Drax Group will begin constructing the first of three new ‘satellite’ pellet plants in Arkansas.
The three plants are together expected to produce around 120,000 tonnes of sustainable biomass pellets annually from sawmill residues, supporting the company’s plans to increase self-supply to its power station in Yorkshire, UK.
Drax will begin construction of the first plant later this month near a West Fraser sawmill in Grant County, with commissioning expected in October. The firm will begin construction on two more plants in other locations in the coming months. In total, Drax will invest $40 million (€33 million) in the state, creating around 30 new direct jobs and many more indirect jobs across three Arkansas communities.
Will Gardiner, Drax Group CEO, said: “By building these new pellet plants Drax is bringing jobs and opportunities to rural communities in Arkansas, boosting the state’s post-COVID economic recovery.
“Through this investment, Arkansas will play an important role in combating climate change, supporting Drax to increase the amount of sustainable biomass we produce as part of our plans to pioneer bioenergy with carbon capture and storage (BECCS).
“By using sustainable biomass, we have displaced coal-fired power generation, reduced carbon emissions and provided renewable electricity for millions of homes and businesses in the UK.”

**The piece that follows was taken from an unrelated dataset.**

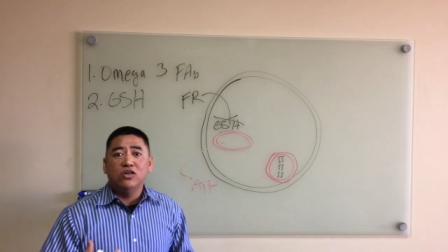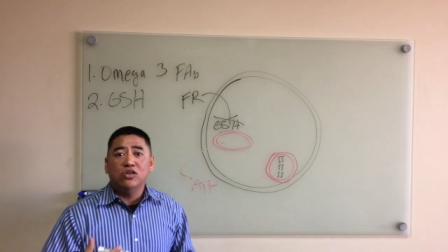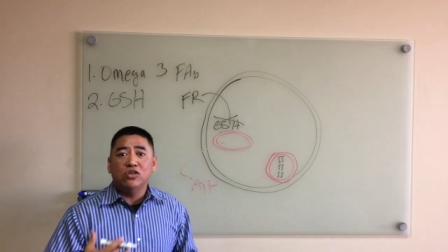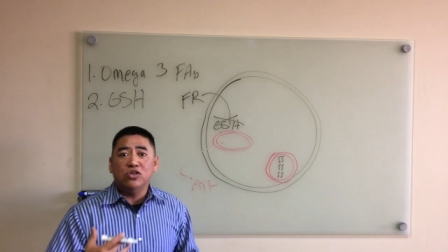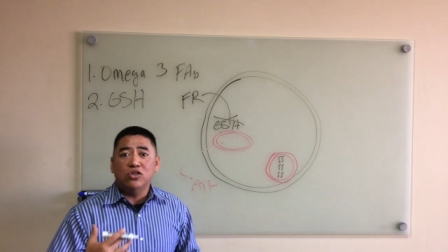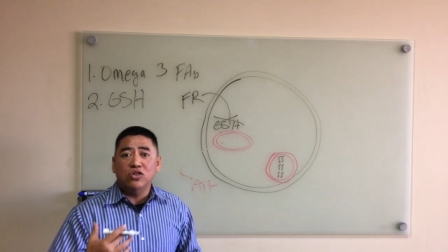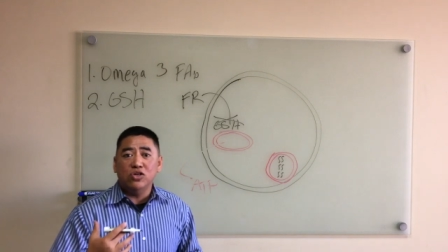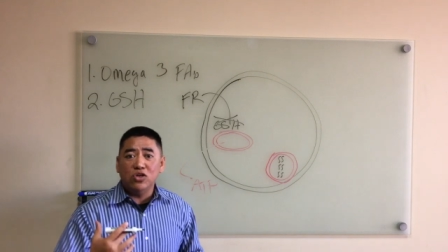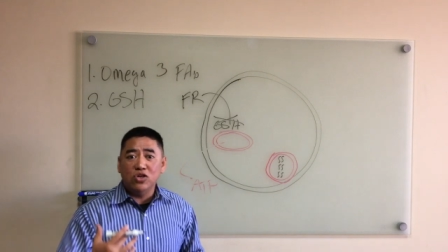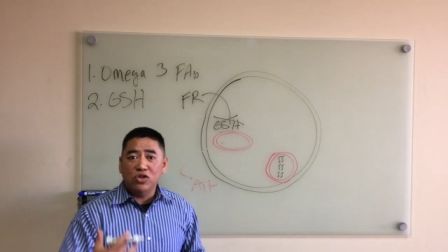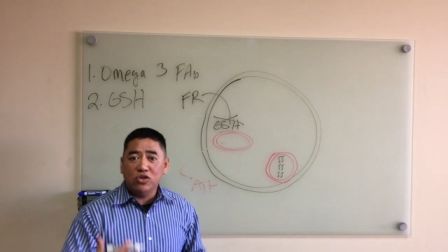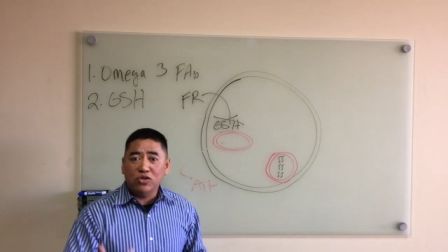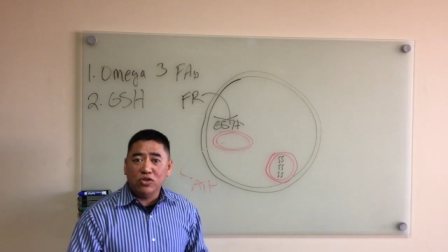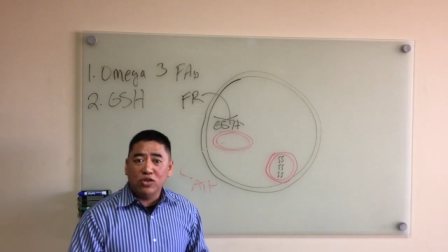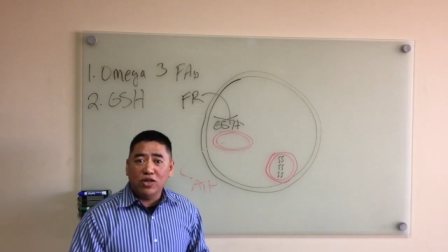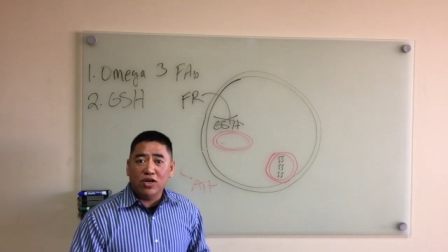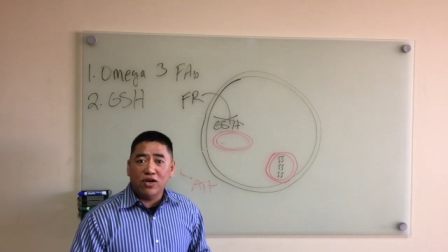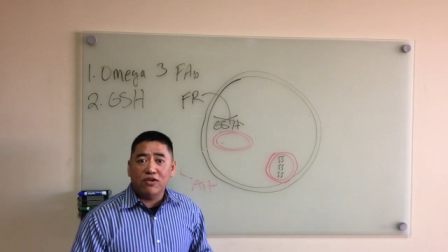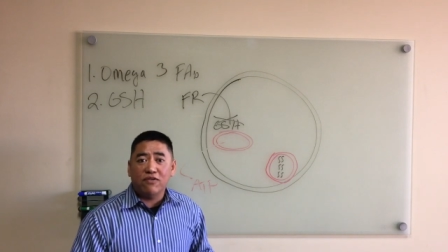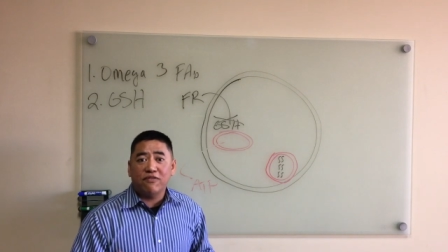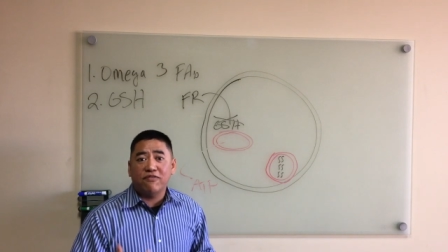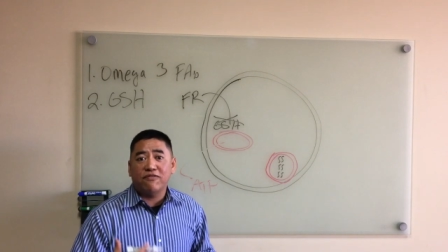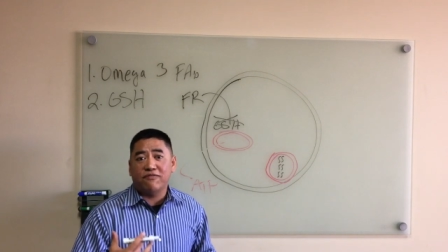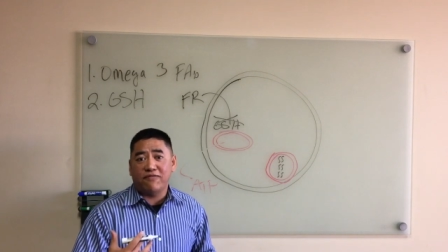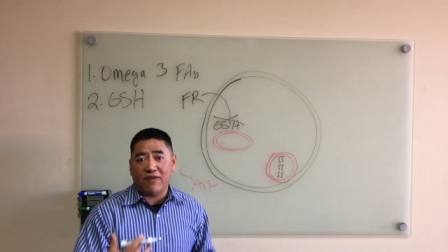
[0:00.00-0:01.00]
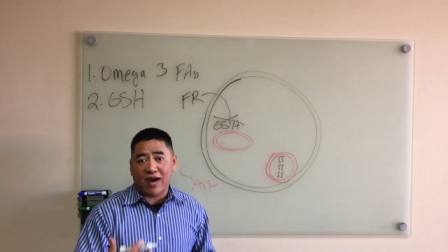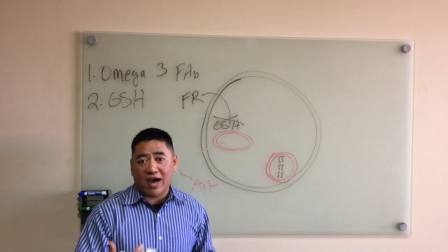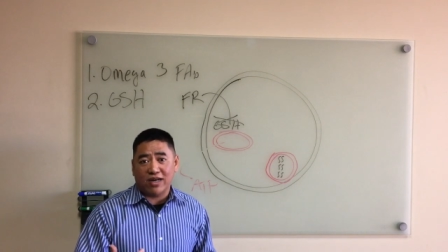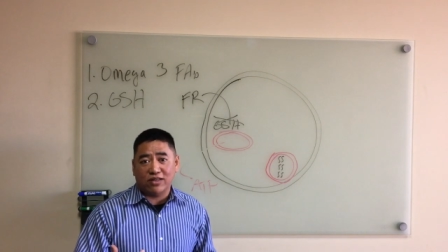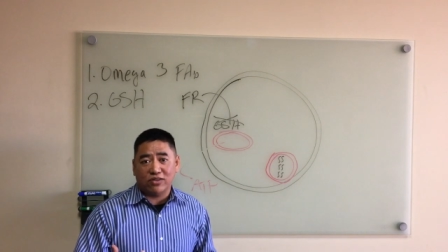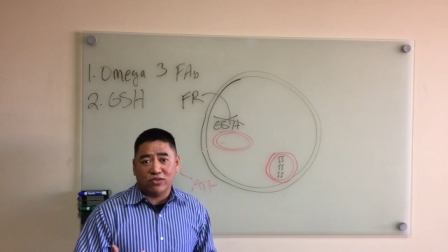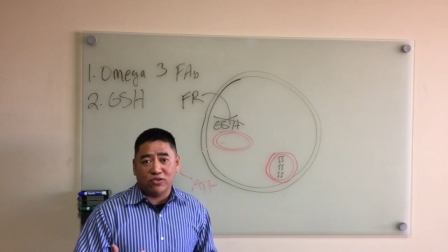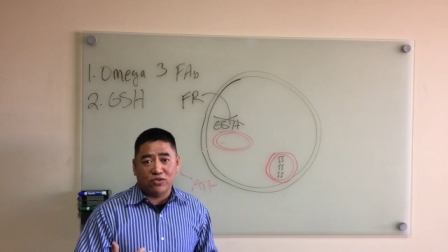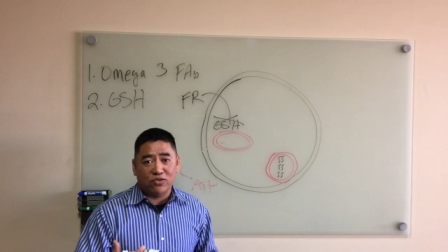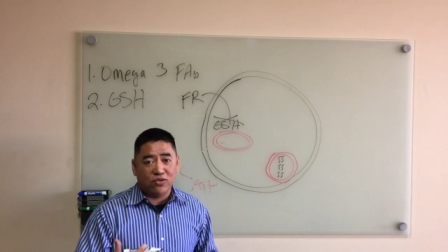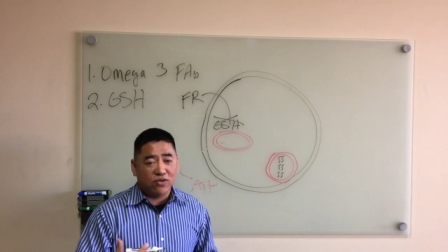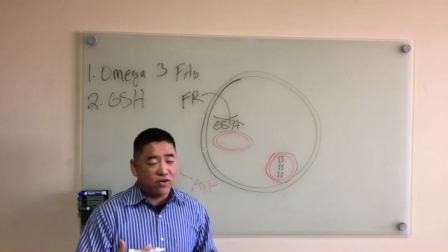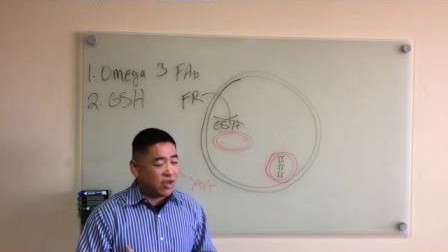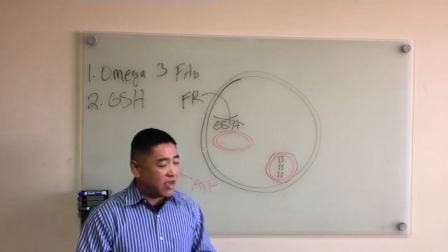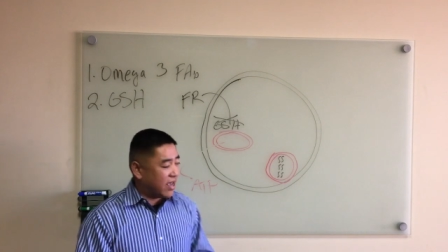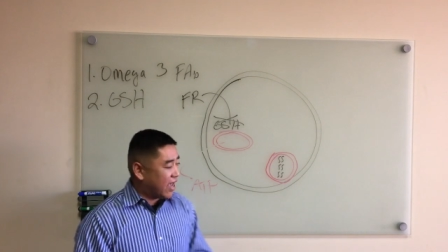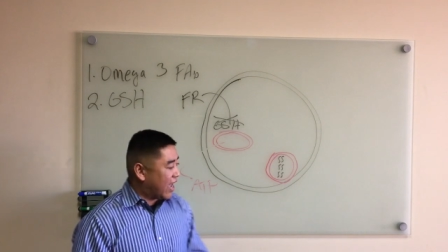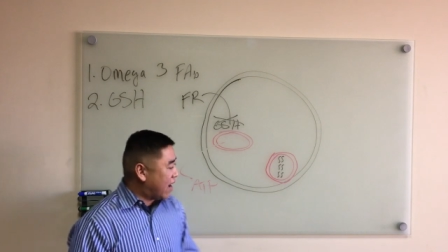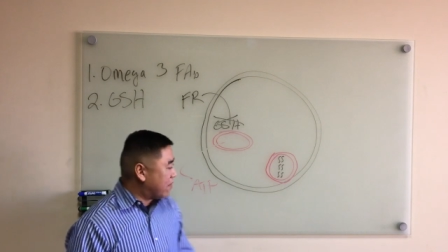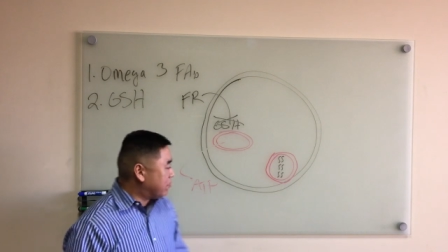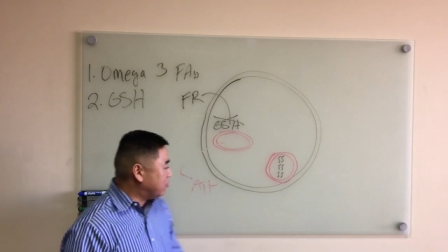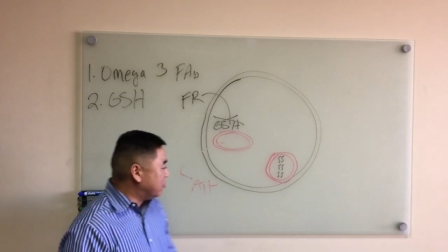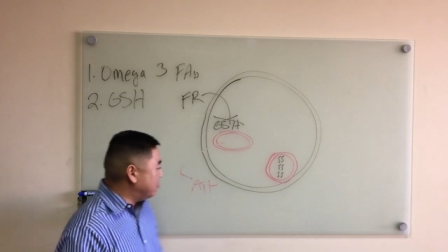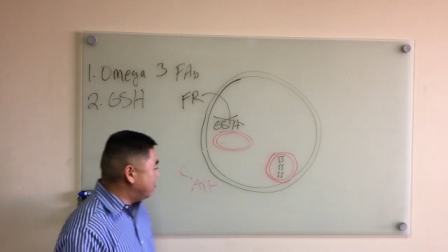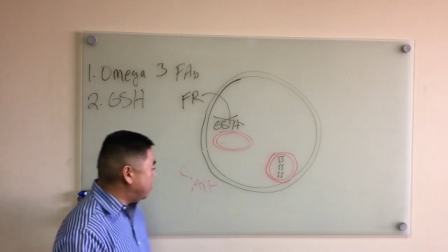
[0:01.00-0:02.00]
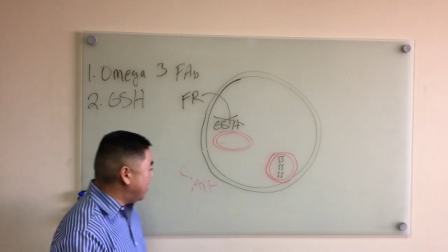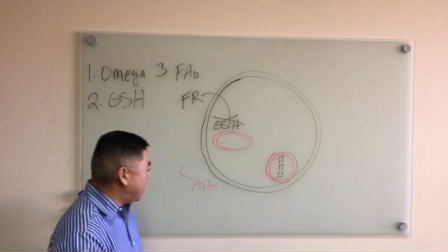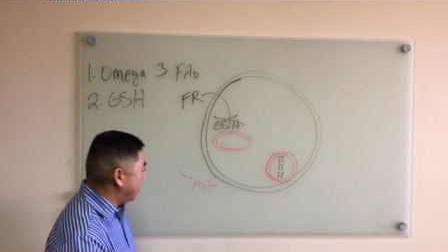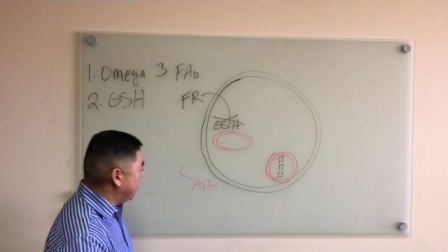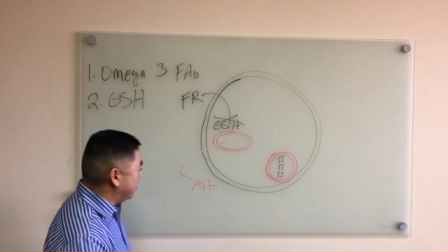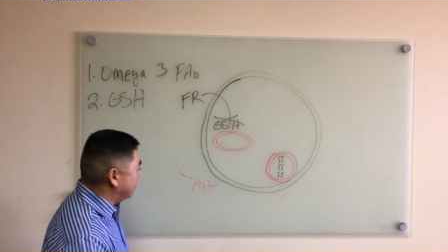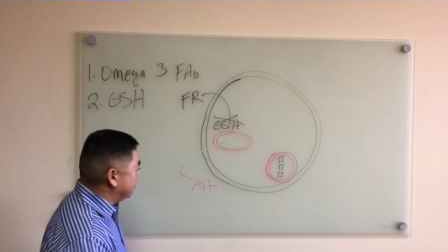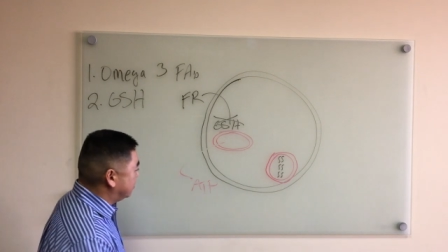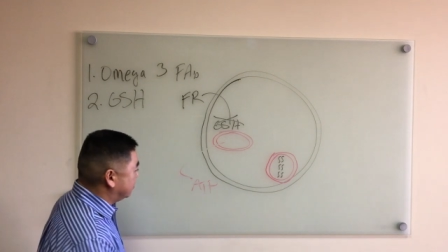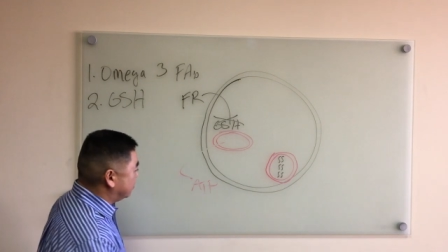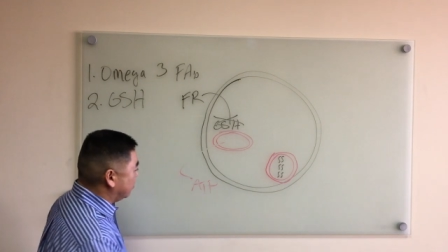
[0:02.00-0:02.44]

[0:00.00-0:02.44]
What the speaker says: nuclear factor kappa beta.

The Leola ‘satellite’ pellet plant in Grant County is expected to produce around 40,000 tonnes of pellets a year. Drax will also utilise the sawdust and other dry residual materials, which are by-products created when timber is processed as West Fraser’s facility.
“Drax’s ambitious company vision combined with the renowned tenacity and loyalty of Arkansans make this partnership an excellent match,” commented Governor Asa Hutchinson. “I am confident that this investment will benefit both the company and our communities for years to come.”
By co-locating the pellet plants with sawmills, Drax will benefit from lower infrastructure, operational, and transportation costs. Reducing the cost of its biomass supports the company’s ambition to be carbon negative by 2030 by developing BECCS, which could permanently remove millions of tons of CO2 from the atmosphere.